Your task is to print all of the data below exactly, with no pictures included.

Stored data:
_ _ _ _ _

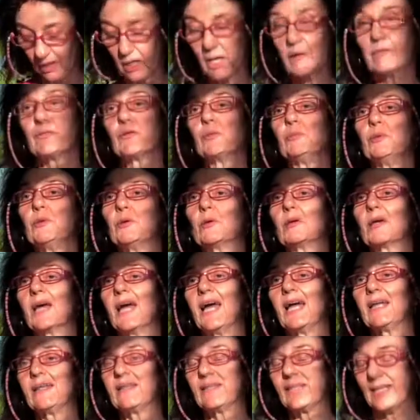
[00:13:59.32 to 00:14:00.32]
of the book
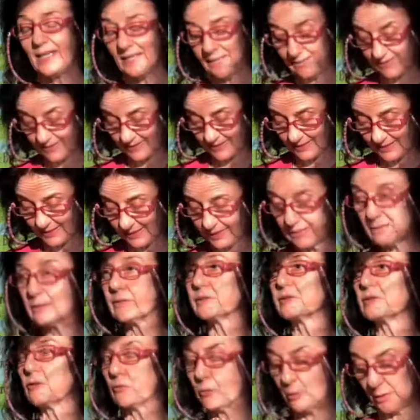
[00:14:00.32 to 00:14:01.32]
and its
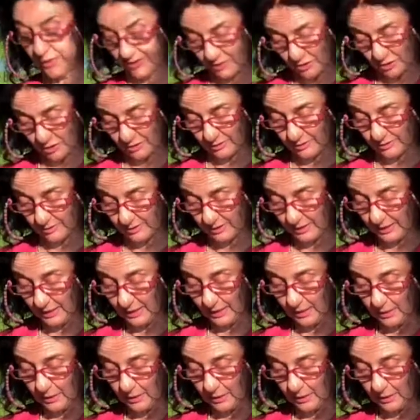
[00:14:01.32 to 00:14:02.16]
illustrations?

_ _ _ _ _

* Written answer *
[00:13:59.32 to 00:14:00.32]
of the book
[00:14:00.32 to 00:14:01.32]
and its
[00:14:01.32 to 00:14:02.16]
illustrations?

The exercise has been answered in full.